Stored data
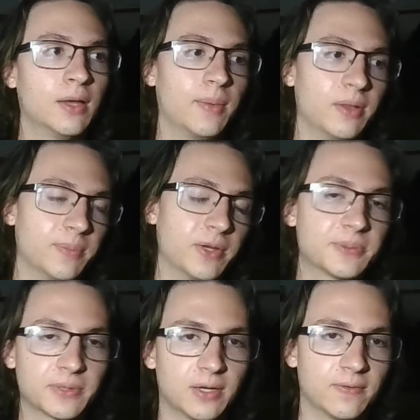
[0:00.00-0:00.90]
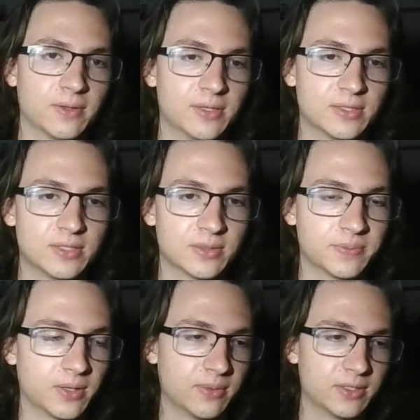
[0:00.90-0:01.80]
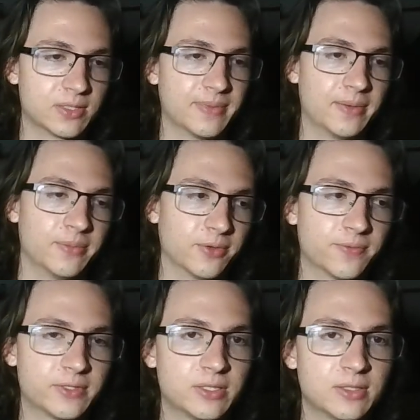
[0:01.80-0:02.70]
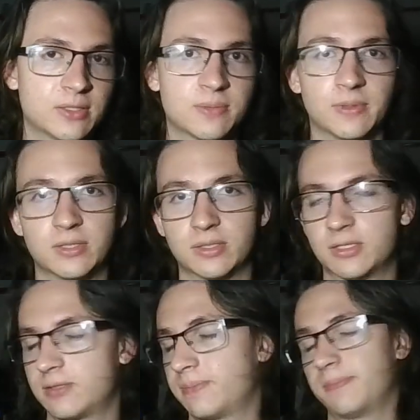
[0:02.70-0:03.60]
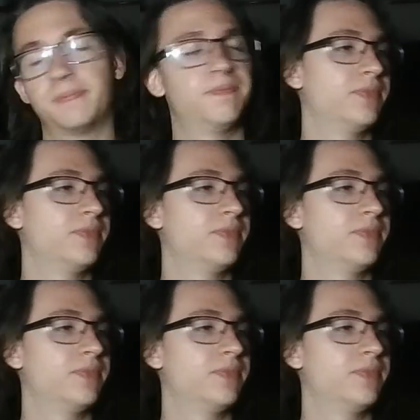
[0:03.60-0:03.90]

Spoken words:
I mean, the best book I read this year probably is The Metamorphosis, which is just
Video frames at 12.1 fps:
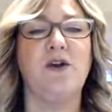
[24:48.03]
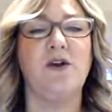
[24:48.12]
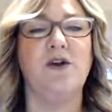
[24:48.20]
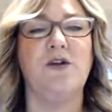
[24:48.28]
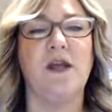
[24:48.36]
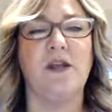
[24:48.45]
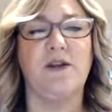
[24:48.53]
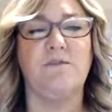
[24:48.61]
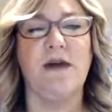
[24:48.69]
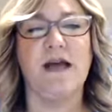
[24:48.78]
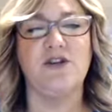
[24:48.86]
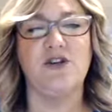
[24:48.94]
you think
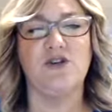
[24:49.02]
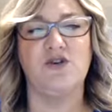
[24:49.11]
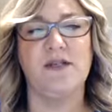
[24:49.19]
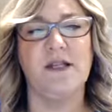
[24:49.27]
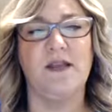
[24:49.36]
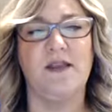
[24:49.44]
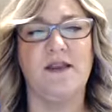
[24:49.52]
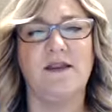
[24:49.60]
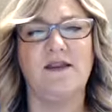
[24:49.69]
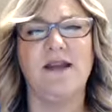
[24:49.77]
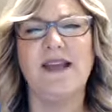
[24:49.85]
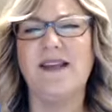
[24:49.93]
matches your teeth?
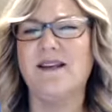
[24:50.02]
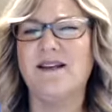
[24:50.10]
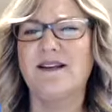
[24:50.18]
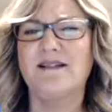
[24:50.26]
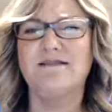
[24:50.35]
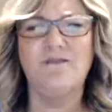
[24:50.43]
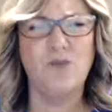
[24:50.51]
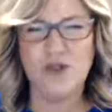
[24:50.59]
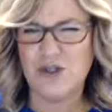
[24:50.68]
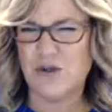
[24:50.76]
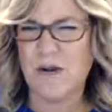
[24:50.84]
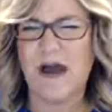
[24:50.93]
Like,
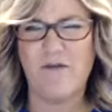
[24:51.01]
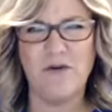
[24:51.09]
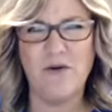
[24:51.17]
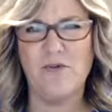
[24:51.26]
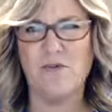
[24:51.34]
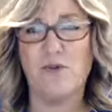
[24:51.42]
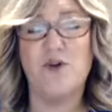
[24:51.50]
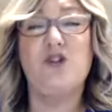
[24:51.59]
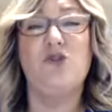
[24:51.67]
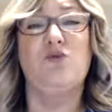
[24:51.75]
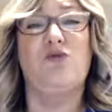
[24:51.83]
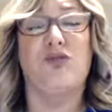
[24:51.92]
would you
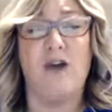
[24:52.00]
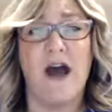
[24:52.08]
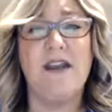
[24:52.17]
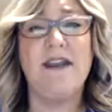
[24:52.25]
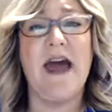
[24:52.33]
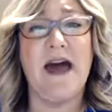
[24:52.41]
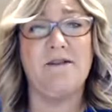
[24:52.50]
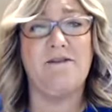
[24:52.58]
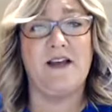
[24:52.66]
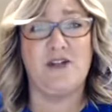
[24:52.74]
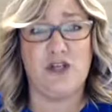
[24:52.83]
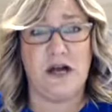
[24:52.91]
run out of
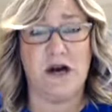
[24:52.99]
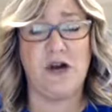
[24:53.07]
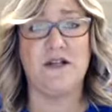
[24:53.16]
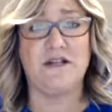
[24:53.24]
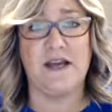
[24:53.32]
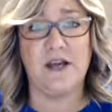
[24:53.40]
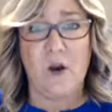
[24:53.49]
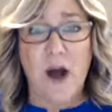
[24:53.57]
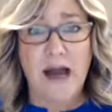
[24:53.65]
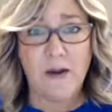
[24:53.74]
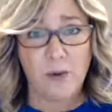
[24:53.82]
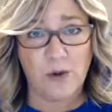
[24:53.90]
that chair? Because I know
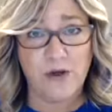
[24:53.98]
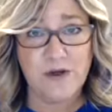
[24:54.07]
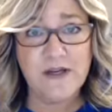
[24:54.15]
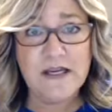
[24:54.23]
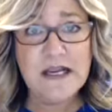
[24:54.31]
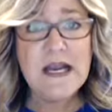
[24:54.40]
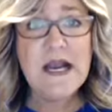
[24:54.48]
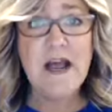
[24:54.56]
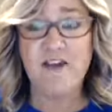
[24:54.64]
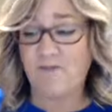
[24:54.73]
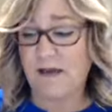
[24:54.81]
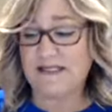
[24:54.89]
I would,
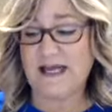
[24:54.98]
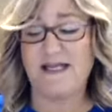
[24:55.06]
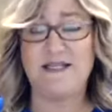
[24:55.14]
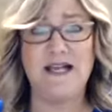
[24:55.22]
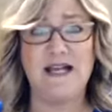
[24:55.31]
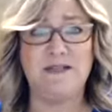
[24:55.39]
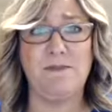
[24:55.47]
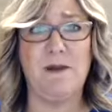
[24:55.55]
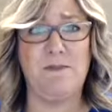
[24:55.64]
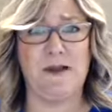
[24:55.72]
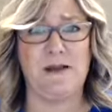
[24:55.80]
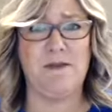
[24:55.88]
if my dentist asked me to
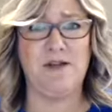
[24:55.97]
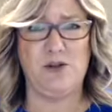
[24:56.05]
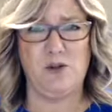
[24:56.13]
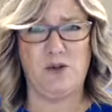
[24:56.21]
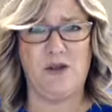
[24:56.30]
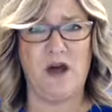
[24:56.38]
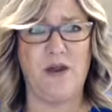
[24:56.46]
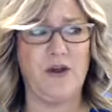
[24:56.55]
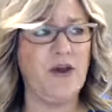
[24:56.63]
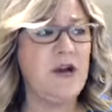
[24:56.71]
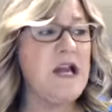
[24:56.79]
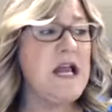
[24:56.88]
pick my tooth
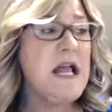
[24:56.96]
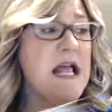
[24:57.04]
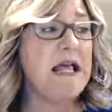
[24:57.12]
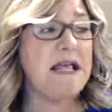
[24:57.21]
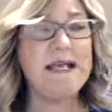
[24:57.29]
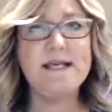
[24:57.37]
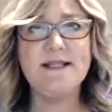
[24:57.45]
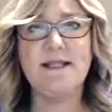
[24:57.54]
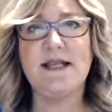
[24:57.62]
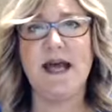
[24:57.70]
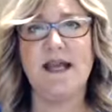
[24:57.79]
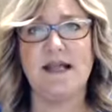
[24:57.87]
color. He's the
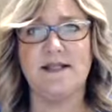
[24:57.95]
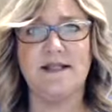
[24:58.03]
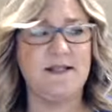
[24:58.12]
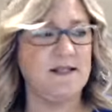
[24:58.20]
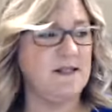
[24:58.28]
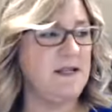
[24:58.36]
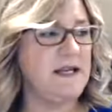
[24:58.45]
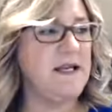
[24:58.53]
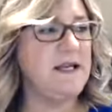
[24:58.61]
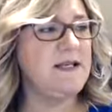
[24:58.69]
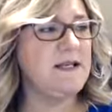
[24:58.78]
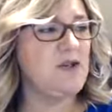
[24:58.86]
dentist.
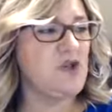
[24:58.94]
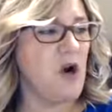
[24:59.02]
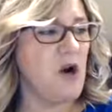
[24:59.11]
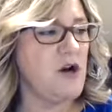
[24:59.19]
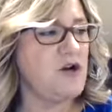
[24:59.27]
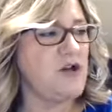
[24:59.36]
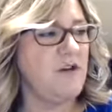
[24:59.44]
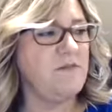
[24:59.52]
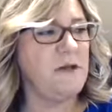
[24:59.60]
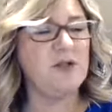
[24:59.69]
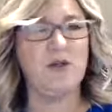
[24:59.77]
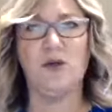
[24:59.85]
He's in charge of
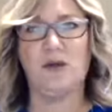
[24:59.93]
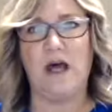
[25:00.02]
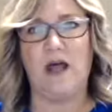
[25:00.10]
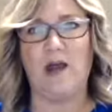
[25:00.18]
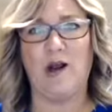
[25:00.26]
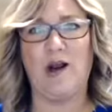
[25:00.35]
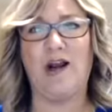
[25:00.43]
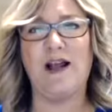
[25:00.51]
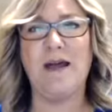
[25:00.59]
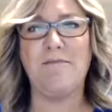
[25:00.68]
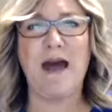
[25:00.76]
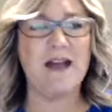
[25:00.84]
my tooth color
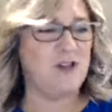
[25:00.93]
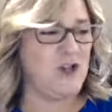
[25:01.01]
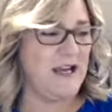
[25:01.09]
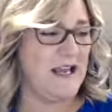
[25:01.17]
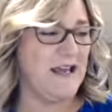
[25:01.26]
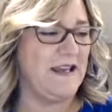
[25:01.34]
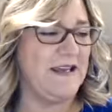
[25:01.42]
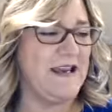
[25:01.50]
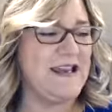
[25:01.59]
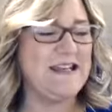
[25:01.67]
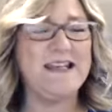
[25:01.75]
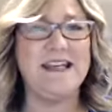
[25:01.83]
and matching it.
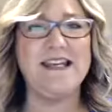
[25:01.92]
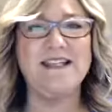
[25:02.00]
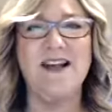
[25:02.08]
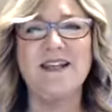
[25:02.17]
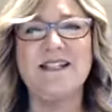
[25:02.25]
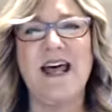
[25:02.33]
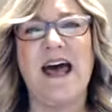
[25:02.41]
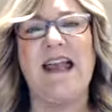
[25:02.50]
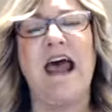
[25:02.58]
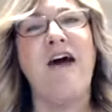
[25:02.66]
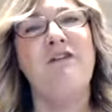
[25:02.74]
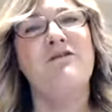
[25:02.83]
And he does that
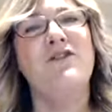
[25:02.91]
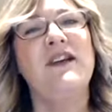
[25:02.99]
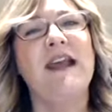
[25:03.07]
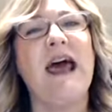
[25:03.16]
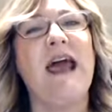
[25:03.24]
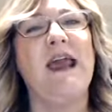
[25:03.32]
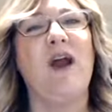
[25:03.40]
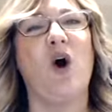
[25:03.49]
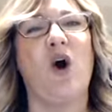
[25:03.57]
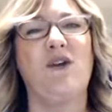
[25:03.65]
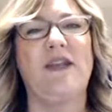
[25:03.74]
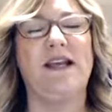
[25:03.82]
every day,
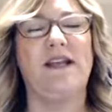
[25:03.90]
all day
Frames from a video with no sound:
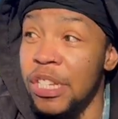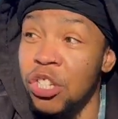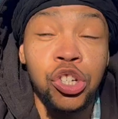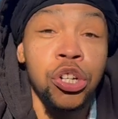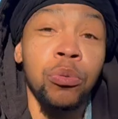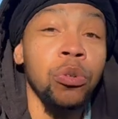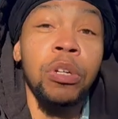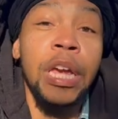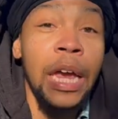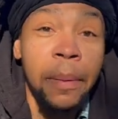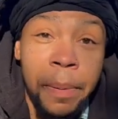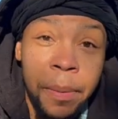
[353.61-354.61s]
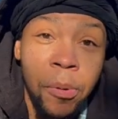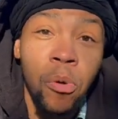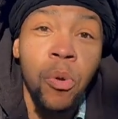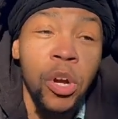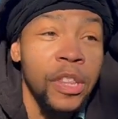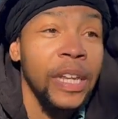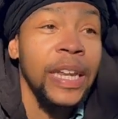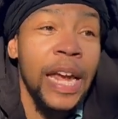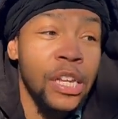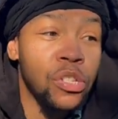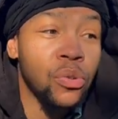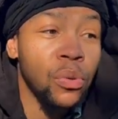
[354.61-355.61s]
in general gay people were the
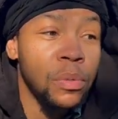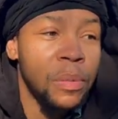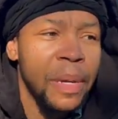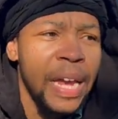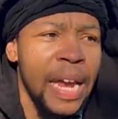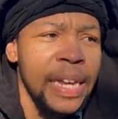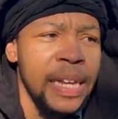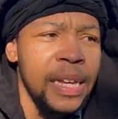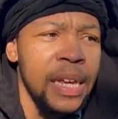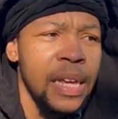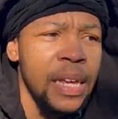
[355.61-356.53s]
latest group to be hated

> **Your goal**:
The result should be an exact copy of every entry above, with no pictures included.

> **Task result**:
[0:00.00-0:00.90]
[0:00.90-0:01.80]
[0:01.80-0:02.70]
[0:02.70-0:03.60]
[0:03.60-0:03.90]

Spoken words:
I mean, the best book I read this year probably is The Metamorphosis, which is just
Video frames at 12.1 fps:
[24:48.03]
[24:48.12]
[24:48.20]
[24:48.28]
[24:48.36]
[24:48.45]
[24:48.53]
[24:48.61]
[24:48.69]
[24:48.78]
[24:48.86]
[24:48.94]
you think
[24:49.02]
[24:49.11]
[24:49.19]
[24:49.27]
[24:49.36]
[24:49.44]
[24:49.52]
[24:49.60]
[24:49.69]
[24:49.77]
[24:49.85]
[24:49.93]
matches your teeth?
[24:50.02]
[24:50.10]
[24:50.18]
[24:50.26]
[24:50.35]
[24:50.43]
[24:50.51]
[24:50.59]
[24:50.68]
[24:50.76]
[24:50.84]
[24:50.93]
Like,
[24:51.01]
[24:51.09]
[24:51.17]
[24:51.26]
[24:51.34]
[24:51.42]
[24:51.50]
[24:51.59]
[24:51.67]
[24:51.75]
[24:51.83]
[24:51.92]
would you
[24:52.00]
[24:52.08]
[24:52.17]
[24:52.25]
[24:52.33]
[24:52.41]
[24:52.50]
[24:52.58]
[24:52.66]
[24:52.74]
[24:52.83]
[24:52.91]
run out of
[24:52.99]
[24:53.07]
[24:53.16]
[24:53.24]
[24:53.32]
[24:53.40]
[24:53.49]
[24:53.57]
[24:53.65]
[24:53.74]
[24:53.82]
[24:53.90]
that chair? Because I know
[24:53.98]
[24:54.07]
[24:54.15]
[24:54.23]
[24:54.31]
[24:54.40]
[24:54.48]
[24:54.56]
[24:54.64]
[24:54.73]
[24:54.81]
[24:54.89]
I would,
[24:54.98]
[24:55.06]
[24:55.14]
[24:55.22]
[24:55.31]
[24:55.39]
[24:55.47]
[24:55.55]
[24:55.64]
[24:55.72]
[24:55.80]
[24:55.88]
if my dentist asked me to
[24:55.97]
[24:56.05]
[24:56.13]
[24:56.21]
[24:56.30]
[24:56.38]
[24:56.46]
[24:56.55]
[24:56.63]
[24:56.71]
[24:56.79]
[24:56.88]
pick my tooth
[24:56.96]
[24:57.04]
[24:57.12]
[24:57.21]
[24:57.29]
[24:57.37]
[24:57.45]
[24:57.54]
[24:57.62]
[24:57.70]
[24:57.79]
[24:57.87]
color. He's the
[24:57.95]
[24:58.03]
[24:58.12]
[24:58.20]
[24:58.28]
[24:58.36]
[24:58.45]
[24:58.53]
[24:58.61]
[24:58.69]
[24:58.78]
[24:58.86]
dentist.
[24:58.94]
[24:59.02]
[24:59.11]
[24:59.19]
[24:59.27]
[24:59.36]
[24:59.44]
[24:59.52]
[24:59.60]
[24:59.69]
[24:59.77]
[24:59.85]
He's in charge of
[24:59.93]
[25:00.02]
[25:00.10]
[25:00.18]
[25:00.26]
[25:00.35]
[25:00.43]
[25:00.51]
[25:00.59]
[25:00.68]
[25:00.76]
[25:00.84]
my tooth color
[25:00.93]
[25:01.01]
[25:01.09]
[25:01.17]
[25:01.26]
[25:01.34]
[25:01.42]
[25:01.50]
[25:01.59]
[25:01.67]
[25:01.75]
[25:01.83]
and matching it.
[25:01.92]
[25:02.00]
[25:02.08]
[25:02.17]
[25:02.25]
[25:02.33]
[25:02.41]
[25:02.50]
[25:02.58]
[25:02.66]
[25:02.74]
[25:02.83]
And he does that
[25:02.91]
[25:02.99]
[25:03.07]
[25:03.16]
[25:03.24]
[25:03.32]
[25:03.40]
[25:03.49]
[25:03.57]
[25:03.65]
[25:03.74]
[25:03.82]
every day,
[25:03.90]
all day
Frames from a video with no sound:
[353.61-354.61s]
[354.61-355.61s]
in general gay people were the
[355.61-356.53s]
latest group to be hated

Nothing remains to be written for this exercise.